Count the Costs: Tulane faculty focus research efforts on improving equity in primary care access

The color of a person’s skin can often influence the level of healthcare they receive. A new Tulane University study identifies the barriers patients from marginalized communities face when they seek primary care appointments and how health care providers can address these inequities.

Tulane University School of Public Health and Tropical Medicine assistant professors Brigham Walker and Janna Wisniewski and professors Sarah Tinkler and Rajiv Sharma from Portland State University will present their research with a Zoom discussion on “Interventions to Improve Equity in Primary Care Access” at noon on Wed., June 29. The event is free, but registration is required to participate.

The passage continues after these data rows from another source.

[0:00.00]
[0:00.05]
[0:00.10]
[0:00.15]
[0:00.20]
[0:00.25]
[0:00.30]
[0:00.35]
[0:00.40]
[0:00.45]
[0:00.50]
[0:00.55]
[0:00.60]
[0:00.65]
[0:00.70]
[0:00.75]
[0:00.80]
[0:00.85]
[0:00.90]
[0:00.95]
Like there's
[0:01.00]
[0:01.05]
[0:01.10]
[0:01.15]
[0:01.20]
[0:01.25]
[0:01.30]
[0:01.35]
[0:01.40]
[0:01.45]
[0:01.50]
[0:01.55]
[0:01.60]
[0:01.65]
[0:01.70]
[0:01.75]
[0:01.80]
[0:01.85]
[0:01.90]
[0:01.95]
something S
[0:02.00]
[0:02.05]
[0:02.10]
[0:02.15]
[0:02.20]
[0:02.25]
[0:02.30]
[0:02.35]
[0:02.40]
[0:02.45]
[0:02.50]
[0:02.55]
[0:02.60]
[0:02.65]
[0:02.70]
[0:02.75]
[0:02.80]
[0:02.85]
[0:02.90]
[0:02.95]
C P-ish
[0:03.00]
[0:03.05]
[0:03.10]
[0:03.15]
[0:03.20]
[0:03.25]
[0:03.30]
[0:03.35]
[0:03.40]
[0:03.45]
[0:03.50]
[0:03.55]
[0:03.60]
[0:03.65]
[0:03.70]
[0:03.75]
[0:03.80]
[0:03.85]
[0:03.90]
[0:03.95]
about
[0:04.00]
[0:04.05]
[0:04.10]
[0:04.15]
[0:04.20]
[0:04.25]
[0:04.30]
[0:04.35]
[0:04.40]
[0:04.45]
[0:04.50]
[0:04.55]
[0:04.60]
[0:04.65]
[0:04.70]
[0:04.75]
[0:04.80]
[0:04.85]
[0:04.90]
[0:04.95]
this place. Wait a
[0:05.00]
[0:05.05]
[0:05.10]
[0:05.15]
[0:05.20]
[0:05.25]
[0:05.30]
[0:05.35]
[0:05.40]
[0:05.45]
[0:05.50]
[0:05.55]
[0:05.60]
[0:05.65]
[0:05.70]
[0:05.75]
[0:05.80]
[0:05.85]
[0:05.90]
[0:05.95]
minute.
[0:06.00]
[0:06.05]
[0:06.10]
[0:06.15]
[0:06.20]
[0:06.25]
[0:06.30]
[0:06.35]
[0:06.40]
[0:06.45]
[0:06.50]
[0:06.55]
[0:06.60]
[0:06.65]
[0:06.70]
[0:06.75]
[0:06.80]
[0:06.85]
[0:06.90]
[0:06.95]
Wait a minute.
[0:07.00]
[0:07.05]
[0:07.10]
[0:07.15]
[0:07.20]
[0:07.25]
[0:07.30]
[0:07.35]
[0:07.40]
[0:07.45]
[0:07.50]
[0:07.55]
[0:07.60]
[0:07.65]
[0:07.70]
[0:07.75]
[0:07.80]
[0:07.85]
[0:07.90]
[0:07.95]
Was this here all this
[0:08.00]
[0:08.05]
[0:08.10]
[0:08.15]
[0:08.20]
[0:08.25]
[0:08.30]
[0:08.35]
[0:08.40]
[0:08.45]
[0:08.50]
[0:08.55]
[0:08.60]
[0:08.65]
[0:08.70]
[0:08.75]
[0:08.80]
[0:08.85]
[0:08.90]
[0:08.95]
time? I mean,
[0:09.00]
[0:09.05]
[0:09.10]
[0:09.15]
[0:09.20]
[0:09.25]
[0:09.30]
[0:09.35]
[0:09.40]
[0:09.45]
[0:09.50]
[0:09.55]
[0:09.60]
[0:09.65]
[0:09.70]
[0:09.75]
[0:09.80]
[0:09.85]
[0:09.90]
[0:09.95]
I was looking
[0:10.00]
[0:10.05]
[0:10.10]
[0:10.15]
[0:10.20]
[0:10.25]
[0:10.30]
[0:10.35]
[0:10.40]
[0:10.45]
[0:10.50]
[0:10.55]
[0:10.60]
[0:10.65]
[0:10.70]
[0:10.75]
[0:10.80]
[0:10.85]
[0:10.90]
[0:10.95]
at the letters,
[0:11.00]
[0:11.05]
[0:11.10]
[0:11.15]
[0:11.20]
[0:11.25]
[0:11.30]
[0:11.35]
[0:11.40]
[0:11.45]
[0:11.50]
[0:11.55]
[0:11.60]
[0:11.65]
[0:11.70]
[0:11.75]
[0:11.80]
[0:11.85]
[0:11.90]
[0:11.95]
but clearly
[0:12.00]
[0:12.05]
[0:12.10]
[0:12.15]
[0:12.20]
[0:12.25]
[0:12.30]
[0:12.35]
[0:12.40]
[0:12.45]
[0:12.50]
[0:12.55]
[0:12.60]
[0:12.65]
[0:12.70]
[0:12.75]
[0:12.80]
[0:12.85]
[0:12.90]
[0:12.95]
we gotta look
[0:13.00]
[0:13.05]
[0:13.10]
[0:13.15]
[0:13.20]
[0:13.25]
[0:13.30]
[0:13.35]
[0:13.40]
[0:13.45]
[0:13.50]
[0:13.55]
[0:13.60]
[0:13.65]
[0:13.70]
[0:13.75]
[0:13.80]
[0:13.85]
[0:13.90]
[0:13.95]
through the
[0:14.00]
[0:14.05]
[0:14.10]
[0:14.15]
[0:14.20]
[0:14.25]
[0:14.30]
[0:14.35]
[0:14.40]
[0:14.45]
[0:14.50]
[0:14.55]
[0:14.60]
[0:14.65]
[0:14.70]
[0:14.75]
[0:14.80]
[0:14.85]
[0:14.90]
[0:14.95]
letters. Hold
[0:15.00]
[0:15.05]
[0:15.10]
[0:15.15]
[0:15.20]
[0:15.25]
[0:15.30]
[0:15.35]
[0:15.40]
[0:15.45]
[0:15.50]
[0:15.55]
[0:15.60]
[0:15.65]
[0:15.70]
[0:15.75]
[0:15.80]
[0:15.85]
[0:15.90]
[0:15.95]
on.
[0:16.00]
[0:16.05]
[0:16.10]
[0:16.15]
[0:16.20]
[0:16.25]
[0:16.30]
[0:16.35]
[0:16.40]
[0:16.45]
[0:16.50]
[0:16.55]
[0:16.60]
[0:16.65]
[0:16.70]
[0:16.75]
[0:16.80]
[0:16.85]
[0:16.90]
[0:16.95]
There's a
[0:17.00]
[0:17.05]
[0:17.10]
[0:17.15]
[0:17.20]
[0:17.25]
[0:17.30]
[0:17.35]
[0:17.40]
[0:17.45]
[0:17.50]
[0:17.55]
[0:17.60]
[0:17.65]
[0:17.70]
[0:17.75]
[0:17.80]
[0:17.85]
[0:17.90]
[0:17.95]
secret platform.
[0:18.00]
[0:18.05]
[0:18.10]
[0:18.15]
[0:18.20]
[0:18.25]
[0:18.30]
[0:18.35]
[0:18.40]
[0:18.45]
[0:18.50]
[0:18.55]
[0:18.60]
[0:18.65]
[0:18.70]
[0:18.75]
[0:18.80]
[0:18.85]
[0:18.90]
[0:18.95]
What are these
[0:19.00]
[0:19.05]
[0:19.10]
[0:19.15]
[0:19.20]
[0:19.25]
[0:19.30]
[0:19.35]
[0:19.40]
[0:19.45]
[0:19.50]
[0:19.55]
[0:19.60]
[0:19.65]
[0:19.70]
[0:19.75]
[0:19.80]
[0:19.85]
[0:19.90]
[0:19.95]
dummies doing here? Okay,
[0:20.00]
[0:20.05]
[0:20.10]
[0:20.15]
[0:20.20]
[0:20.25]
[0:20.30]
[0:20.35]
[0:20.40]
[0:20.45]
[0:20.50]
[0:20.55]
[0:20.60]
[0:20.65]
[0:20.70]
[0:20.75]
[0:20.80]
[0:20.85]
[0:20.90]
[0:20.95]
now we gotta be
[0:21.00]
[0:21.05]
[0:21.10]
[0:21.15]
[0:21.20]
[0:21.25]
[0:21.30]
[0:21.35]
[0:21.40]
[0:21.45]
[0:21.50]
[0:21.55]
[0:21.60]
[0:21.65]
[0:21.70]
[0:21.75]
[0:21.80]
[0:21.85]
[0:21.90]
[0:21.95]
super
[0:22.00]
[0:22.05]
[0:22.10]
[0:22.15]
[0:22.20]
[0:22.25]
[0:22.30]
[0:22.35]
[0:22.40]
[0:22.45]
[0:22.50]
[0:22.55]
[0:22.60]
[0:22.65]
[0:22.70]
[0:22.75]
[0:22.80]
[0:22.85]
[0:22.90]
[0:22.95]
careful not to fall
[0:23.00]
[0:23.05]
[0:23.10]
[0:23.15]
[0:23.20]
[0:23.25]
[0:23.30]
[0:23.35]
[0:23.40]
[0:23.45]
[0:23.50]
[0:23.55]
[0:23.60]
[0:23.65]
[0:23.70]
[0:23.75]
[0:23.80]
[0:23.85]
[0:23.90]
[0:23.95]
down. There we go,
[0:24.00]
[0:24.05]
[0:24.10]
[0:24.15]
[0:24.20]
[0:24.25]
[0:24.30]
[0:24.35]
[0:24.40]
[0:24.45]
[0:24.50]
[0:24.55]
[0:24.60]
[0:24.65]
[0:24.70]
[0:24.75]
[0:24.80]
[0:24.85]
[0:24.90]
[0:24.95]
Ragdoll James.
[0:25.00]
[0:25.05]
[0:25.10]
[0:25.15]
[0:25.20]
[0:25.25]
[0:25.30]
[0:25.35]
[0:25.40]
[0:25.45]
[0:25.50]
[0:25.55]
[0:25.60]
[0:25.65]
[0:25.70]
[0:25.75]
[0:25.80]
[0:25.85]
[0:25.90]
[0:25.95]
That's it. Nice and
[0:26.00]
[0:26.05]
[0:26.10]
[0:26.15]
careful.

Please click here to register. Viewers are encouraged to submit questions for the presenters via the Zoom chat.

The presentation is the first in a series highlighting research results from Count the Costs: Racial Inequity, a project launched last year by The Albert Lepage Center for Entrepreneurship and Innovation at Tulane’s A. B. Freeman School of Business to award research grants to projects aimed at identifying and addressing economic barriers facing Black, Indigenous and people of color (BIPOC)-owned businesses and communities.

"Our grantees have begun important research on topics that are critical to more inclusive communities and a healthier overall economy."

- Rob Lalka, Albert R. Lepage professor in business and executive director of the Lepage Center

Researchers will discuss the barriers BIPOC communities face when seeking health care, what patients can do to mitigate this discrimination and what steps providers can take to ensure patients are treated equitably.

“We find statistically significant differences in access, both at baseline and in response to different interventions, that provide insights into the nature of health care access discrimination and what can be done about it,” Walker said. “We also find that some interventions seeking to improve care access broadly appear to benefit White and Hispanic patients but do not benefit Black patients.”

All our research is focused on improving access to care and this is among the first studies that test concrete strategies that patients can use to obtain care,” Tinkler said.  

The Count the Costs initiative was motivated by findings of the Lepage Center’s 2020 Greater New Orleans Startup Report, which pointed to significant racial inequities in access to startup funding. This led to an effort across the Freeman School to understand inequities across the business community. After conversations and support from partners across the university, the Freeman School expanded the project to highlight the BIPOC experience in a wide range of areas, such as public health, housing and criminal justice, to gain a better understanding of how racial inequities impact the region’s economy. Teams were encouraged to collaborate with community organizations to ensure they incorporate diverse perspectives into their research.

In June 2021, The Lepage Center announced the recipients of six research grants as part of its Count the Costs initiative. From a funding pool of $120,000, grants in the amount of $20,000 supported projects that investigate barriers BIPOC individuals and communities experience in society, the economic costs of those barriers and viable approaches to addressing them.

“Through the Count the Costs program, we set out to investigate the economic impacts of racial inequities. Our grantees have begun important research on topics that are critical to more inclusive communities and a healthier overall economy. I am grateful for the work done by the team behind this first study, as well as the five others that will share their results in the coming months,” said Rob Lalka, Albert R. Lepage professor in business and executive director of the Lepage Center.

The projects selected to receive grants will present preliminary findings throughout the summer and fall of 2022.